1. Authorization. Except in emergency circumstances (as defined in Appendix
A, Definitions) in accordance with Section IV.B.2, Emergency
Circumstances, or except for subpoenas or search warrants in accordance with
Section IV.B.6, Search Warrants and Subpoenas, such actions must be
authorized in advance and in writing by the responsible campus Vice
Chancellor or, for the Office of the President, the Senior Vice President,
Business and Finance (see Section II.D, Responsibilities).1
This authority may not be further redelegated. Authorization shall be limited to the least perusal of contents and the least action necessary to resolve the situation.  …
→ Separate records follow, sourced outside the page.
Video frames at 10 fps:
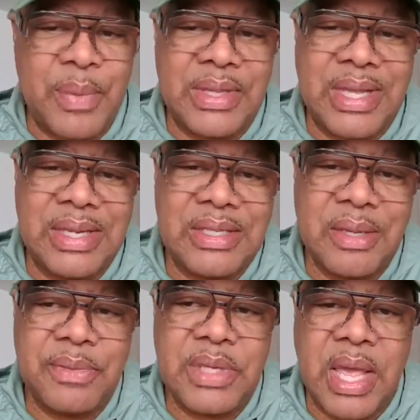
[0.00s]
that
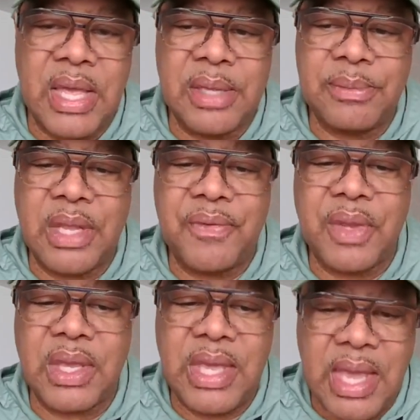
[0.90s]
sometimes they
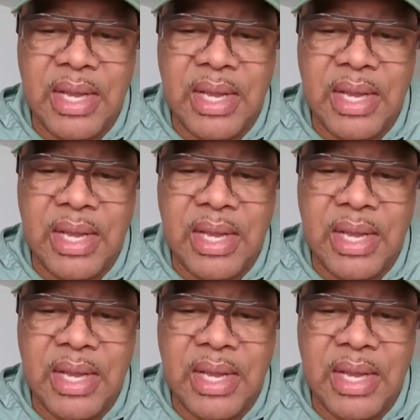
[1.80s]
forget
3. Notification. The responsible authority or designee shall at the earliest
opportunity that is lawful and consistent with other University policy notify
the affected individual of the action(s) taken and the reasons for the action(s)
taken.

Each campus will issue in a manner consistent with law an annual report
summarizing instances of authorized or emergency nonconsensual access
pursuant to the provisions of this Section IV.B, Access Without Consent,
without revealing personally identifiable data.
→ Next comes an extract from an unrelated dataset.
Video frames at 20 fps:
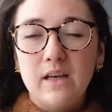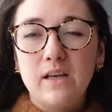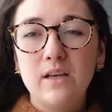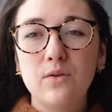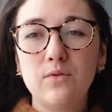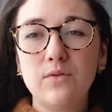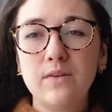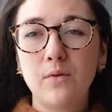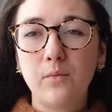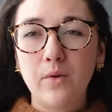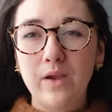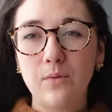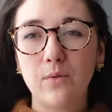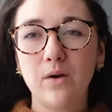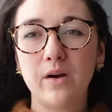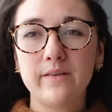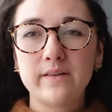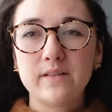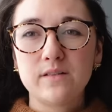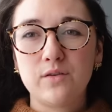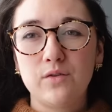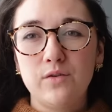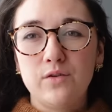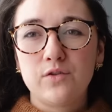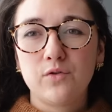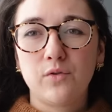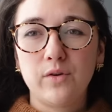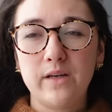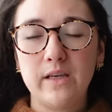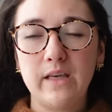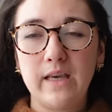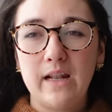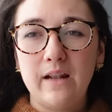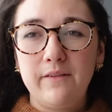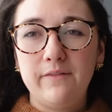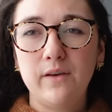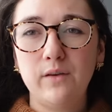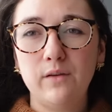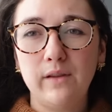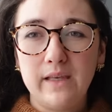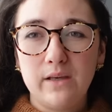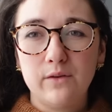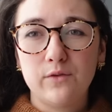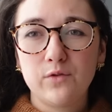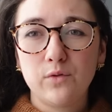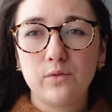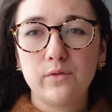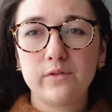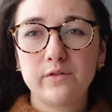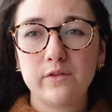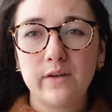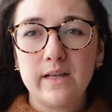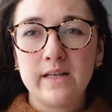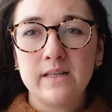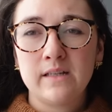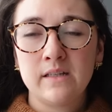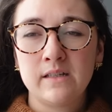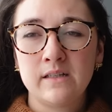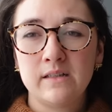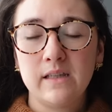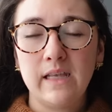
you know that way where it's too short, you kind of feel like your shoulders are in,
UO’s policy is here. It’s not as cogent, but it also seems to ban the sort of blanket access that is described above. And UO IT also passes on the following helpful advice, here:

  • Never share your password with anyone.  This includes your supervisor, co-workers, and IT staff.
  • There may be some destinations (such as China, Russia, and other areas overseas) where it may be difficult or impossible to prevent your computer from being attacked and electronically compromised.

China and Russia indeed.

8/2/2013: UO has no policies limiting which administrators can read your email or monitor your web use, or why. From Dave Hubin’s PRO:

On 7/13/13 you were provided with a link to the Data Access policy in the UO Policy Library, in response to your public records request for “documents showing current UO policy and practices regarding access by UO administrators outside the IT department to

a) uoregon.edu email metadata

b) uoregon.edu messages

c) logs of internet use by IP address or UO login name,

d) use to the Duckweb “Financial Transparency Tool

The office has searched for, but has been unable to locate, additional documents responsive to your request. Therefore, the office considers the information already provided to you to be fully responsive to your request, and will now close your matter. Thank you for contacting the office with your request.
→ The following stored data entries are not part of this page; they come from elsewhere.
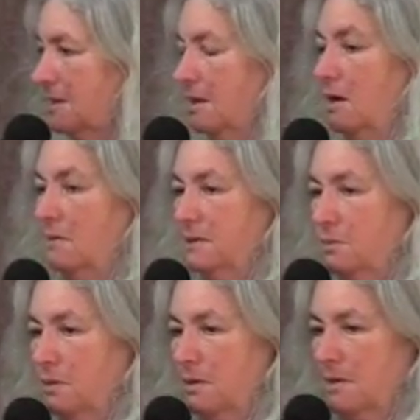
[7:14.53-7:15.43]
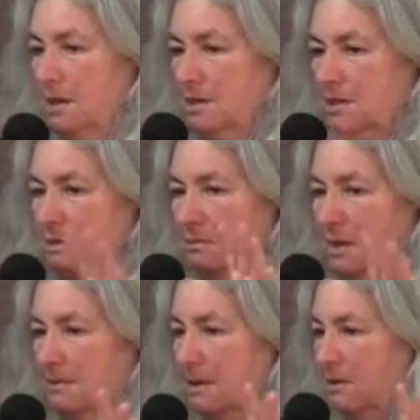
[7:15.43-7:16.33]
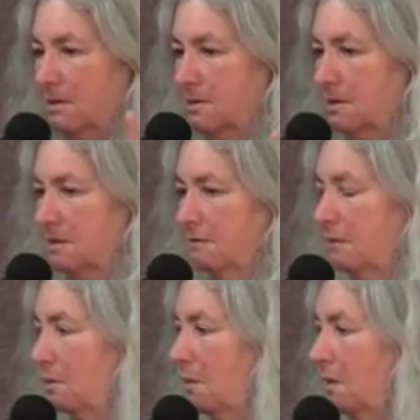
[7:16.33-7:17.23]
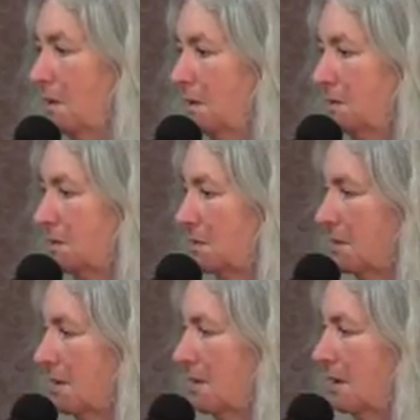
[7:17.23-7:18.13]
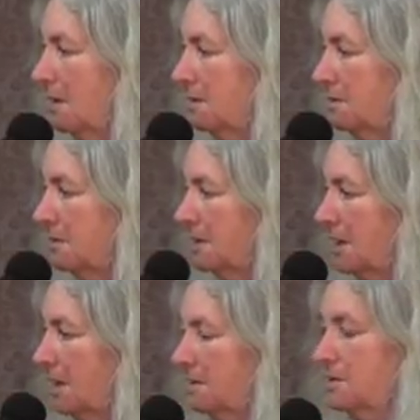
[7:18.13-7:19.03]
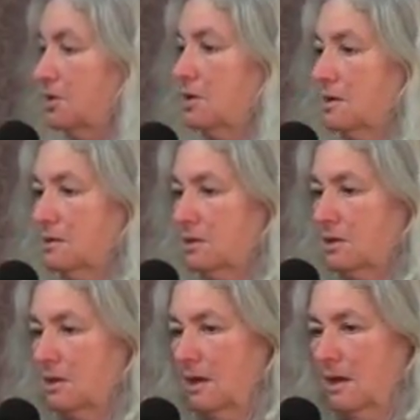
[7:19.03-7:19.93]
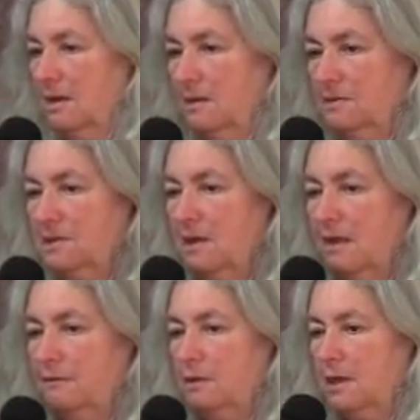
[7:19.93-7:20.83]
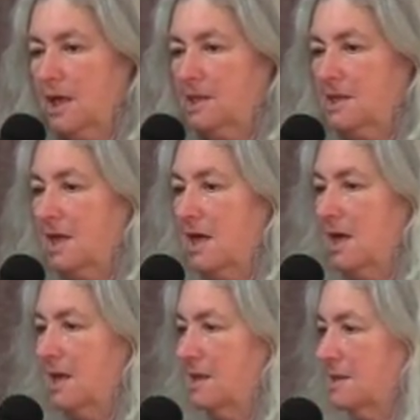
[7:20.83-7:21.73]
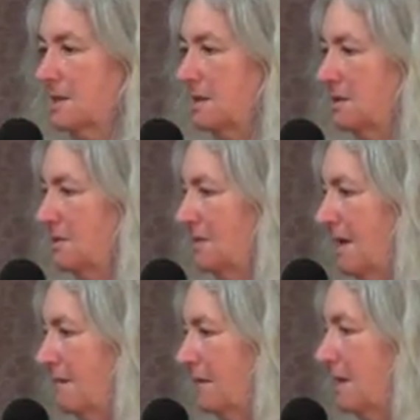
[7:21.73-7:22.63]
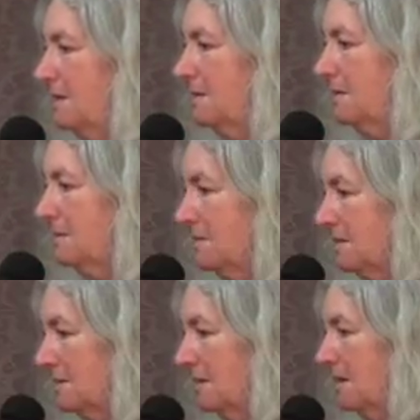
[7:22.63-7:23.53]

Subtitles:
they always were. They just maybe are using different words, or they're doing it at the church. You still have curanderas, and you have healers, and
The policy they note is here, and it does not address these questions.

7/13/2013 update: I’d like to thank UO CIO Melissa Woo for sending the email below, giving what she has on UO policies and practices, and offering to provide more information as she is able to collect it. Read the current UO policy in her link. It is about secure access to things like accounting and employment records, and does not give the UO administration the powers that Gottfredson and Geller are now trying to impose on the faculty, such as the ability to read our email and monitor web use without notice, and generally own everything “bargaining unit faculty” might store on a UO computer.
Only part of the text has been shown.